Thursday, March 5, 2009

But I Just Want You

I learn so much more from my kids than anyone else.  Like a couple of days ago when Nathan was growling his blessing to the point I almost didn't realize he was saying his blessing.  I told him he needed to pray so God could understand what he was saying and he quickly quipped, "God can understand me."  Of course he was right.  It was my grown-up self that was attempting to interfere in one of the truest conversations between a child and his God.  And a reminder that we all need to come to God as a little child without pretense or the delusion that God wants any more from us that what we are.  After all, it is the sacrifices of the heart that are most precious to God.

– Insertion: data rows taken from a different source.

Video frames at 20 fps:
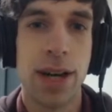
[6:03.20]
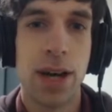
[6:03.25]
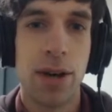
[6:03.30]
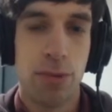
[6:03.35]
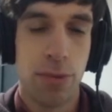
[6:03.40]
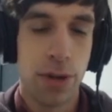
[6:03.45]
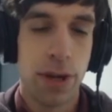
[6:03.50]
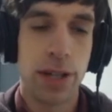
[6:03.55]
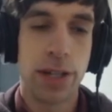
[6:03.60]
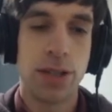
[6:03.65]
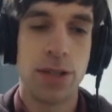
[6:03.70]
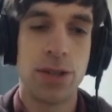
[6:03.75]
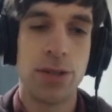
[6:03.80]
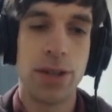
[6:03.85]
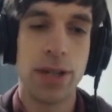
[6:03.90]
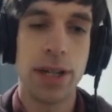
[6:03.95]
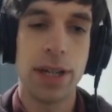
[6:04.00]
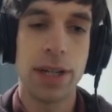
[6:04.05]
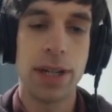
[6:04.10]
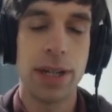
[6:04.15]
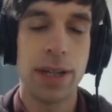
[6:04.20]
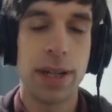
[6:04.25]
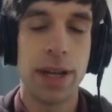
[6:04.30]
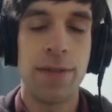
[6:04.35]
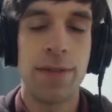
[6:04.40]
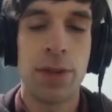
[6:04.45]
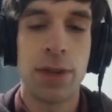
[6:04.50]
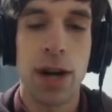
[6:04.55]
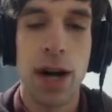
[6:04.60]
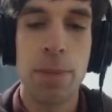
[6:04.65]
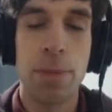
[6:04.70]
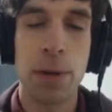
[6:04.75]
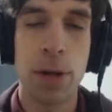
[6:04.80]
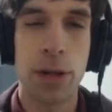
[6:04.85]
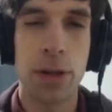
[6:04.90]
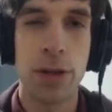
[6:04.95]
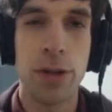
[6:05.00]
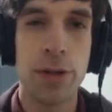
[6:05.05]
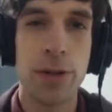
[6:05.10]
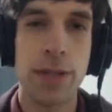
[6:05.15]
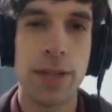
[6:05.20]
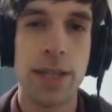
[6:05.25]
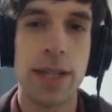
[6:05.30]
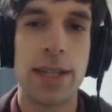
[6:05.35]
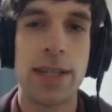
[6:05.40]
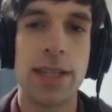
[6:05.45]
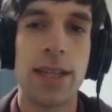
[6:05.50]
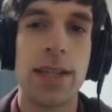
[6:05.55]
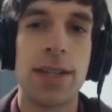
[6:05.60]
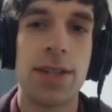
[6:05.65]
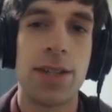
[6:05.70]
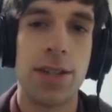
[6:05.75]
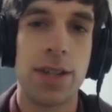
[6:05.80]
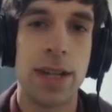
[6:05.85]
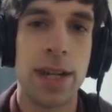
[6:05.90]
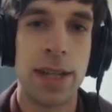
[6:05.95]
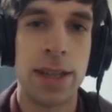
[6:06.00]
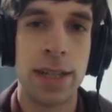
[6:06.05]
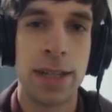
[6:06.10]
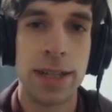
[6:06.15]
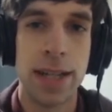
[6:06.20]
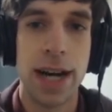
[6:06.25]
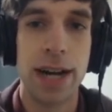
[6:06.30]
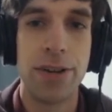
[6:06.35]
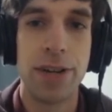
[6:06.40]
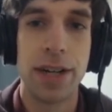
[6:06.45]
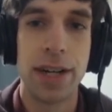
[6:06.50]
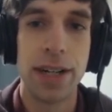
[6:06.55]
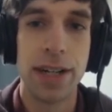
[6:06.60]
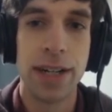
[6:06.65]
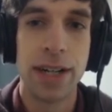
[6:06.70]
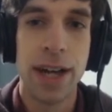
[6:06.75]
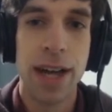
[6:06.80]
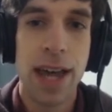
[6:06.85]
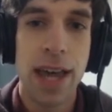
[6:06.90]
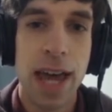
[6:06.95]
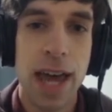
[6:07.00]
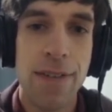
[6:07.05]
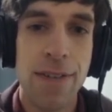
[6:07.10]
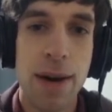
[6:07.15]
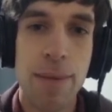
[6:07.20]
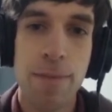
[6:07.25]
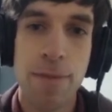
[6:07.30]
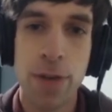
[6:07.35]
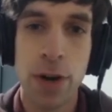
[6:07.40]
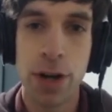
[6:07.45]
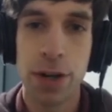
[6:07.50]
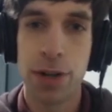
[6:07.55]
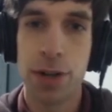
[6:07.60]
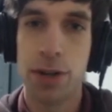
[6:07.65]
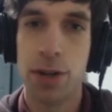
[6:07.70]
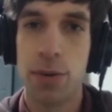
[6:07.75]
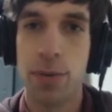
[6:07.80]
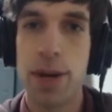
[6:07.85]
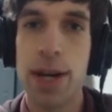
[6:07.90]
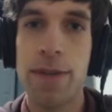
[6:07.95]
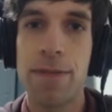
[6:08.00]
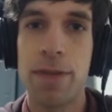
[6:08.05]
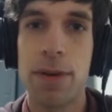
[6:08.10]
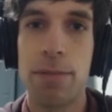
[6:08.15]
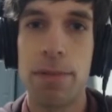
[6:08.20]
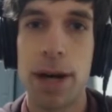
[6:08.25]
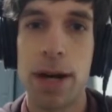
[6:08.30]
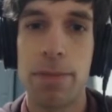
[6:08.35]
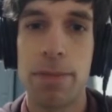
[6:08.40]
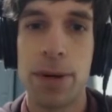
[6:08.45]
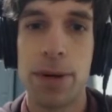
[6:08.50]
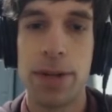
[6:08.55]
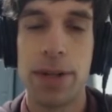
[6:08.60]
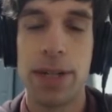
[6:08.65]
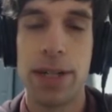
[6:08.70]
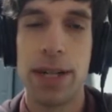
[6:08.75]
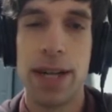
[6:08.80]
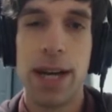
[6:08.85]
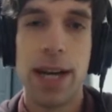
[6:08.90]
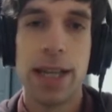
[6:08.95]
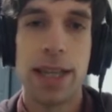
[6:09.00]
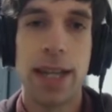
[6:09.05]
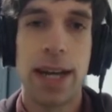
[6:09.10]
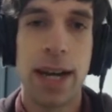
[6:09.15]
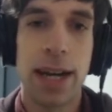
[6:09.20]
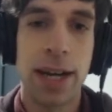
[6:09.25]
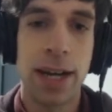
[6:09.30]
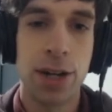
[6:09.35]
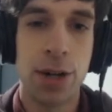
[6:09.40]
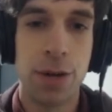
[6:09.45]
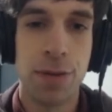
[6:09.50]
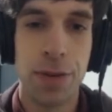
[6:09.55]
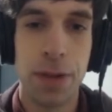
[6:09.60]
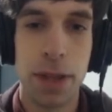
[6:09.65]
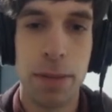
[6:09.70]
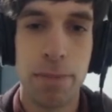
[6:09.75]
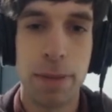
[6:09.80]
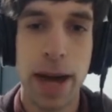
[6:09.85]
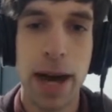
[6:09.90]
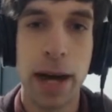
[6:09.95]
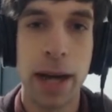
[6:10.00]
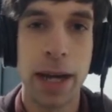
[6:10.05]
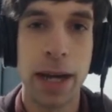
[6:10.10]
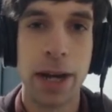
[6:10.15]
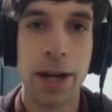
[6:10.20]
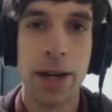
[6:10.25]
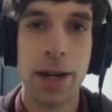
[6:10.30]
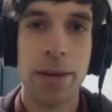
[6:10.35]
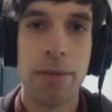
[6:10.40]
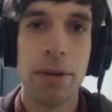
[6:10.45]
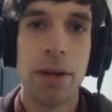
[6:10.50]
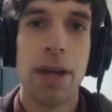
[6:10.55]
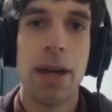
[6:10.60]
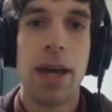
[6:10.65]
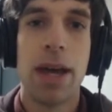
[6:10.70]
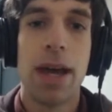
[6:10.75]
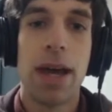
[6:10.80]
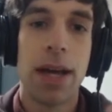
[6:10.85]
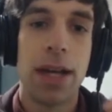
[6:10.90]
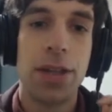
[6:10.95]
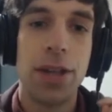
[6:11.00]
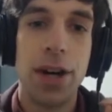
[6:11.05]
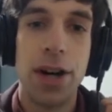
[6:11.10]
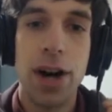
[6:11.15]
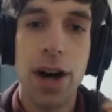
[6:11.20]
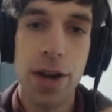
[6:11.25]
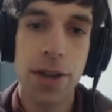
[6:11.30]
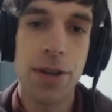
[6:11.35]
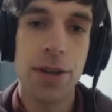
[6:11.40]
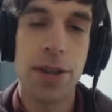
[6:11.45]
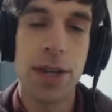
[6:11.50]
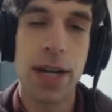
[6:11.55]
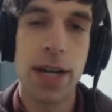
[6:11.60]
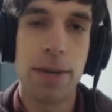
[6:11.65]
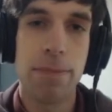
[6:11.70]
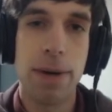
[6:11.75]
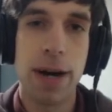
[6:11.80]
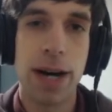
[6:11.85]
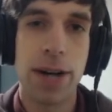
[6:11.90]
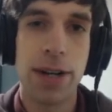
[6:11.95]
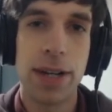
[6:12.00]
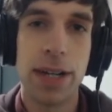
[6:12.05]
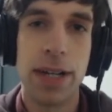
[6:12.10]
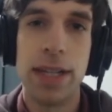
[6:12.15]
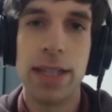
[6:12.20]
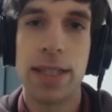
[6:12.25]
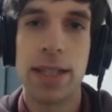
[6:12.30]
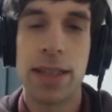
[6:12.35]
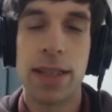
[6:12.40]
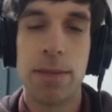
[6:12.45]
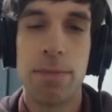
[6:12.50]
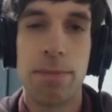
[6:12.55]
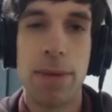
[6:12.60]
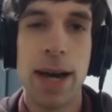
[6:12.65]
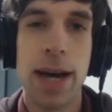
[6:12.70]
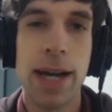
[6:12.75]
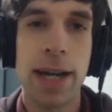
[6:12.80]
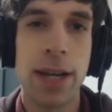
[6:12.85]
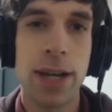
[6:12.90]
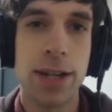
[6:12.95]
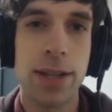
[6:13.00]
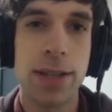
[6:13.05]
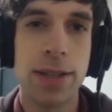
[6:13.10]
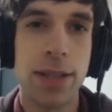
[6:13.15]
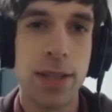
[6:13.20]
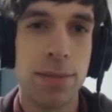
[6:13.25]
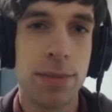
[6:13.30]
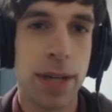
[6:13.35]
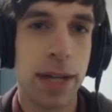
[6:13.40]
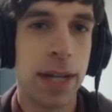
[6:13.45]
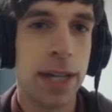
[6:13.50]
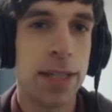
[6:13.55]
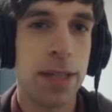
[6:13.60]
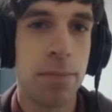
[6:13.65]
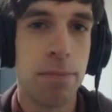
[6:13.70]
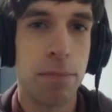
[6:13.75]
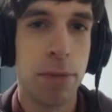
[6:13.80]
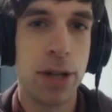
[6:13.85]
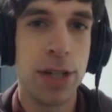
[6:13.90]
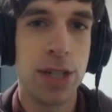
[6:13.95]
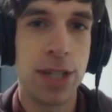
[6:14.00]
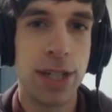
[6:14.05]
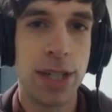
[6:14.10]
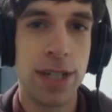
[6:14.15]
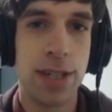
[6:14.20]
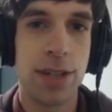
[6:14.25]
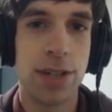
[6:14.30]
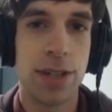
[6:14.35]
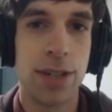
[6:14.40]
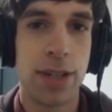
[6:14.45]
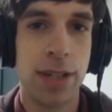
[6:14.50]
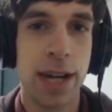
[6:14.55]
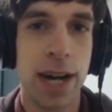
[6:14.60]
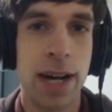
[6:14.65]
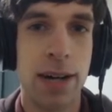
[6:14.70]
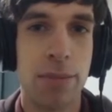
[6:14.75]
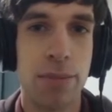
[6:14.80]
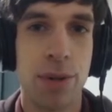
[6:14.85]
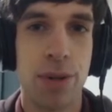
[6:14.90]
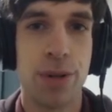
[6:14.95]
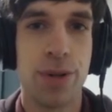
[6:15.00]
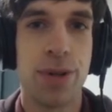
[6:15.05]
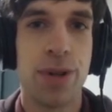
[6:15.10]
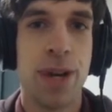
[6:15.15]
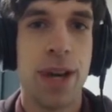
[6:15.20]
Whereas doing it, if you're up close, it's easier to hit the down air. If I'm farther away from my opponent, then I can go for the back air. The other thing about it is that the back air seems like it's a much easier combo.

I received another reminder this evening at bedtime.   

When Nathan had been tucked in and we believed he was down for the night, David went back to the church to work on a few things.  A few minutes later, Nathan sauntered back to the living room and when I told him to go back to bed he said, "But I just want you mom."  How could I turn him down?  There was a time in the not-so-distant future when I wondered if I would ever here those words come out of his mouth.  In that moment, there is nothing that would have made me feel more loved than those simple words.

I wonder how often God longs to hear me say, "But I just want you."  I know it's way more than I actually say it; especially as I consider all the more trivial things on my own list of wants.  But I also think I'm learning how to love God more because being a parent teaches me about how God loves me.  His love for me never changes based on my actions of the day.  He loves me because I am His.  As much as I know God wants to hear me say that I just want Him, I know the reason He really wants to hear it is because He just wants me.

Monday, March 2, 2009

Starting Out

I think every day at our house starts with the words, "Where we goin' today?"  Sometimes Nathan doesn't even wait until morning to ask them -- he asks about tomorrow before it even gets here.  I know he gets it honest. 

It seems as we get older, though, we're much more hesitant to get moving.  I'm not sure why that is.  Maybe we just became quite the homebodies as a result of living in Boone.  Maybe it's because it seems like every time we leave the house we somehow end up spending money on something we don't need.  Or maybe we've sadly lost our sense of adventure and exchanged it for what we often deem as safety and the comfort of home.  Or maybe it's something entirely different.  Only God knows.  

Thankfully, we have Nathan to motivate us on the days when we find ourselves focusing selfishly on ourselves.  You don't have to be around us long to recognize that if Nathan's stir-crazy we're all going to be crazy in a very brief moment.

So, here I am in the stillness of midnight with both kids sleeping peacefully and myself wondering where we're goin' today.  I ought to be going to bed.  Instead, I find myself pondering.  Usually I keep my ponderings to myself figuring they're not that interesting.   But nevertheless, writing them down helps me process.  I also felt like I needed to do something to mark the day.  Today (or I guess it's yesterday now) was the 10 year anniversary of my mom's passing.  As I consider that, I sometimes feel stuck on that day -- hesitant to move on. Wondering how life would be different if she was still here -- if Nathan and Carleigh knew their grandmother, if I could pick up the phone and call her, if . . .  I miss her so much.  

In life, I do believe mom made her mark on everyone she met.  But I also know that in her death she taught me to value today.  To look for the little joys and know that today will never come around again.  To know that God indeed does cause all things to work together for good for them that love Him and are called according to His purposes (Rom. 8:28).  To walk by faith, not by sight (2 Cor. 5:7).  To revel in how great the love of God is that I should be called His child (I John 3:1).  To recognize that it is God who lifts me up out of the miry clay, setting my feet upon a rock and establishing my steps (Ps. 40:2).

So I will wake up in the morning and look out the window at the smooth blanket of snow and when Nathan asks me where we're goin' -- I'll tell Him we're going to make footprints.  After all, footprints are a sign that someone has been there and we need to make our mark in this big world.  Just like my mom.